A review by sherwoodreads
The Vicar of Wakefield by Oliver Goldsmith

One of those books that changes over the decades. It was especially interesting to read now given how many mentions of it show up in novels over the past two hundred years, and how many well-respected writers talk fondly about its light-heartedness, its mildness, its being the quintessential English domestic novel.

On this (very spoilery!) reading, I picked up how very tongue in cheek Goldsmith wrote, satirizing class and social climbing and the real meaning of posh manners as well as town/country, women and fashion, the haphazard (and greed-driven) state of schools and ecclesiastical learning at upper levels. Son George's interview for becoming a schoolmaster will make every teacher laugh and wince.

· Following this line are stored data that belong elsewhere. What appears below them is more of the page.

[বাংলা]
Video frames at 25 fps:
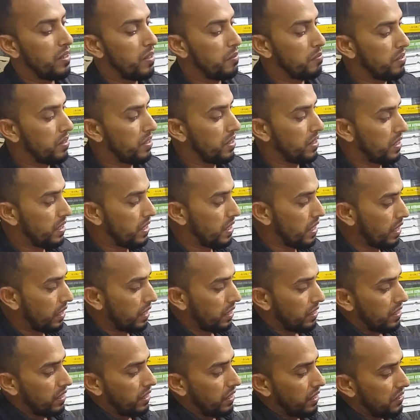আপনাদেরকে
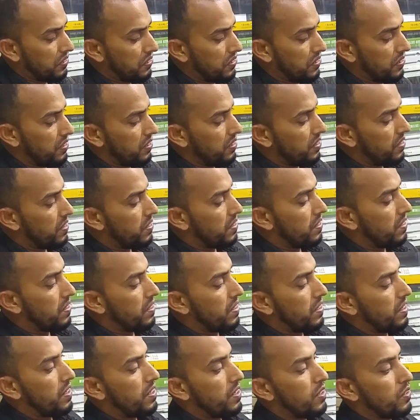আগে দেখাইছি
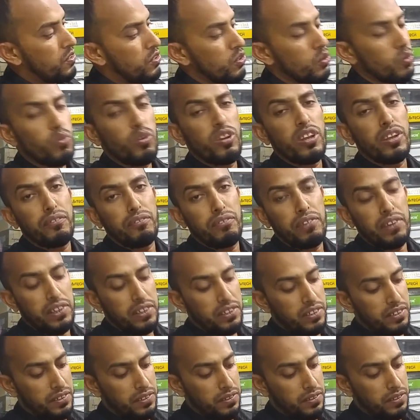এটা হচ্ছে কুলিং ফ্যান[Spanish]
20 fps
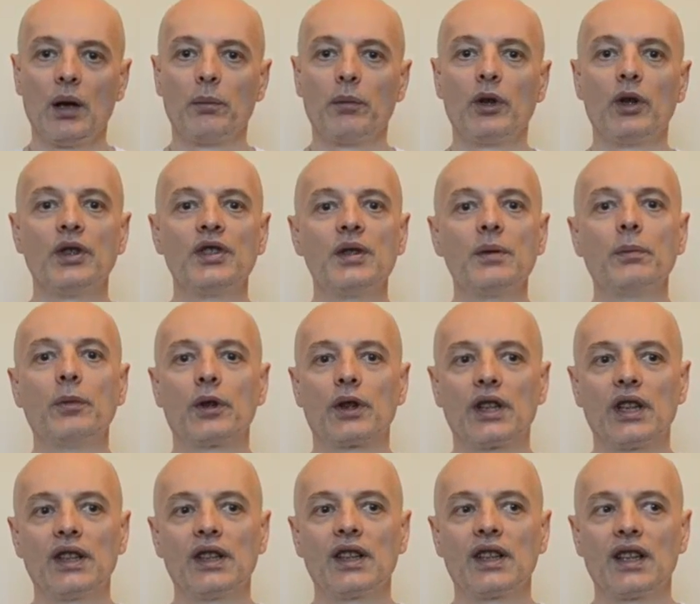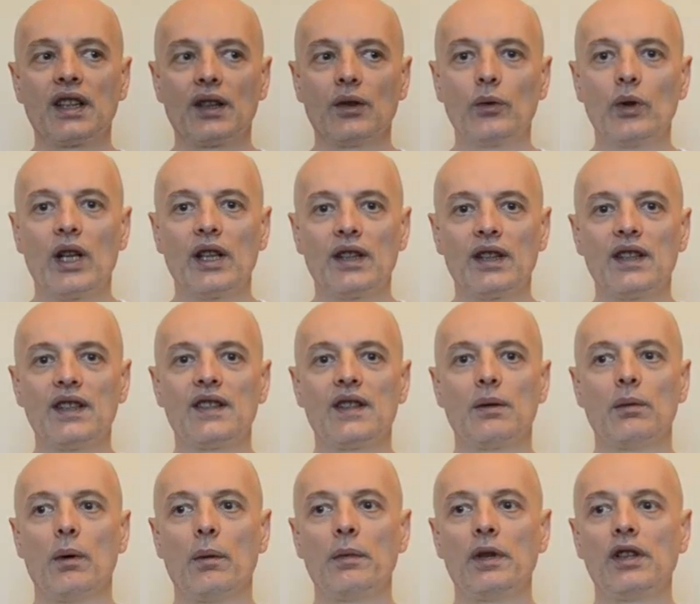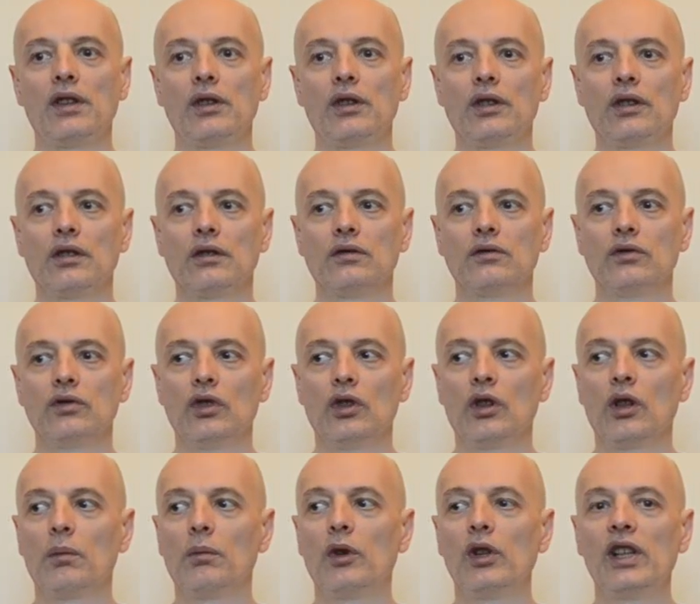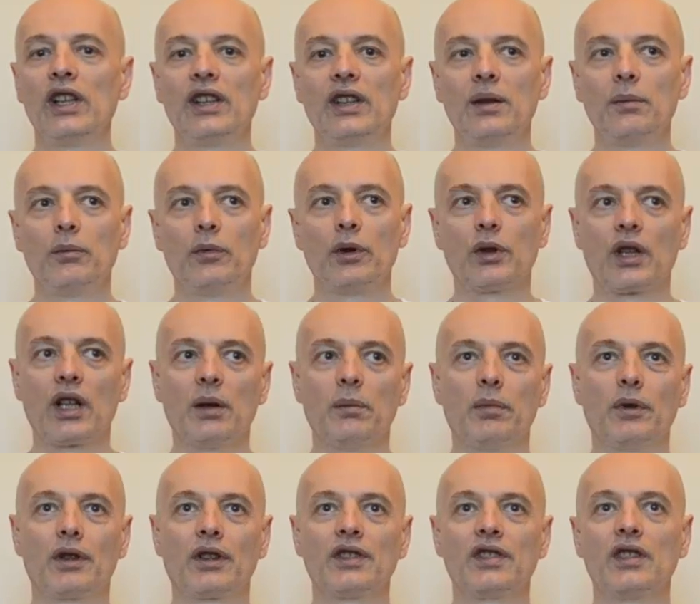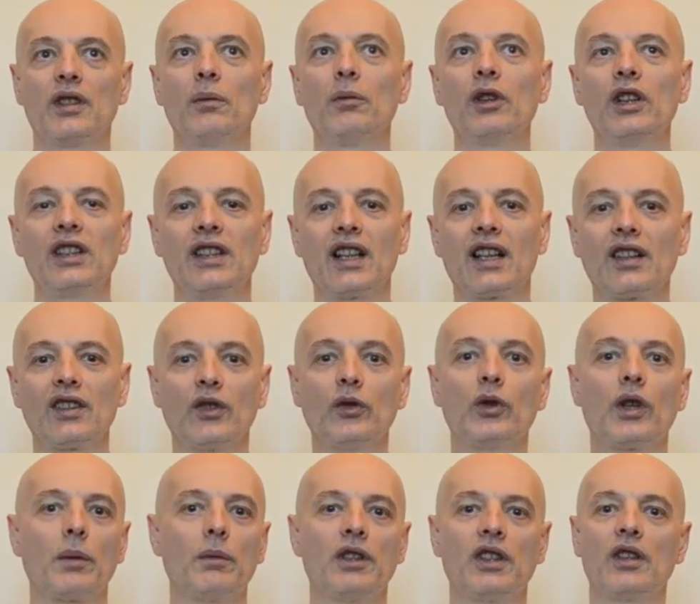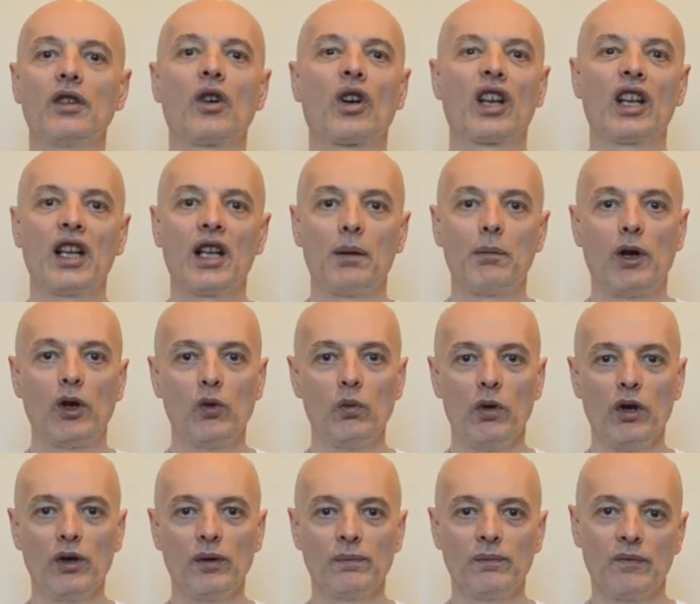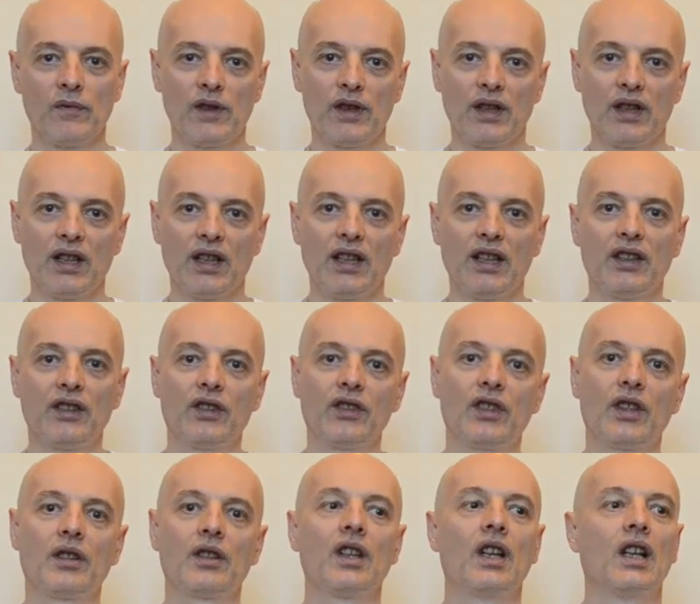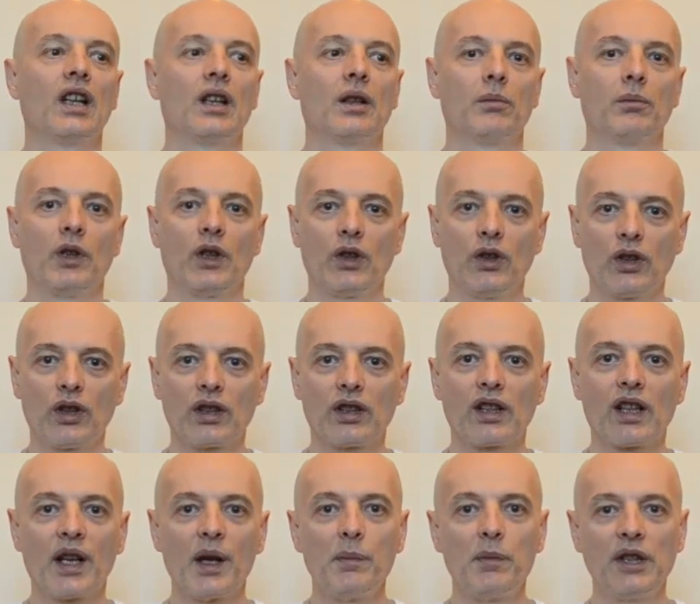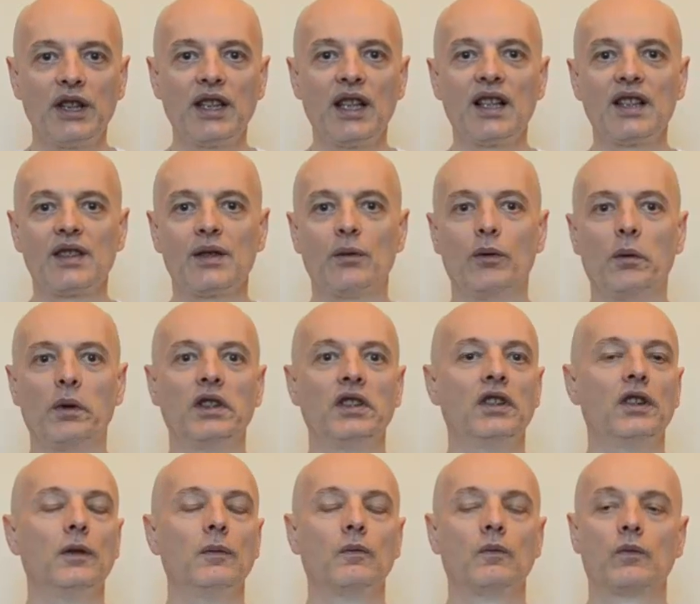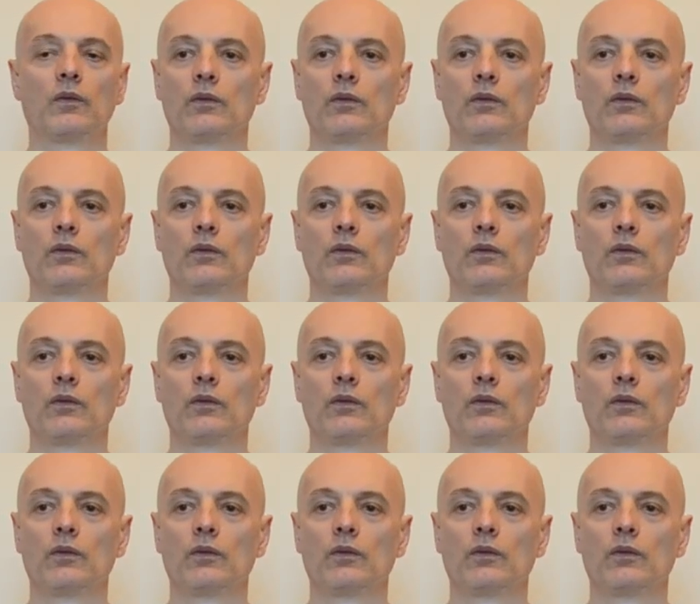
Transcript: Pero es importante que durante ese momento no nos molesten, ¿por qué? Porque si nos molestan seguramente nos genere mal humor. mejor respetar ese momento.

And yet it wasn't all that light-hearted. The riff about prison reform could be published today, with regrettably few emendations. The auctioning off of daughters is a grim reminder of the fact that marriage between a man and a woman not so long ago was anything but holy. This is especially true at the end, when everyone is celebrating a thorough-going scoundrel and possibly serial rapist finding out his marriage is real, yay, the money is safe! The idea that this book was given to youngsters to read for a couple of centuries would raise eyebrows now, notwithstanding all the hardcore stuff seen on tv and film to which kids are exposed.

It's also a fascinating look at how the novel was developing. Goldsmith was riffing off Sterne's recent runaway bestseller, Tristram Shandy, and also taking a leaf from Tom Jones in his rambunctiously coincidence-driven plotting. The excursions into manners, the poetry and fantasy storytelling, the sermonizing and satire all reflect popular tropes of the time. Completely unexamined--indeed reinforced--was the idea that women were not expected to have any agency because they needed male guidance in all things. Willful women invariably came to no good.

It's short, and quick read, and full of eighteenth century views, but a cozy domestic novel? With the sons almost burning to death, a daughter believed to be dead after her betrayal, the thievery and so forth? Not my idea of cozy at all, in spite of everybody on stage grinning at their happy endings. Interesting, yes, cozy, no.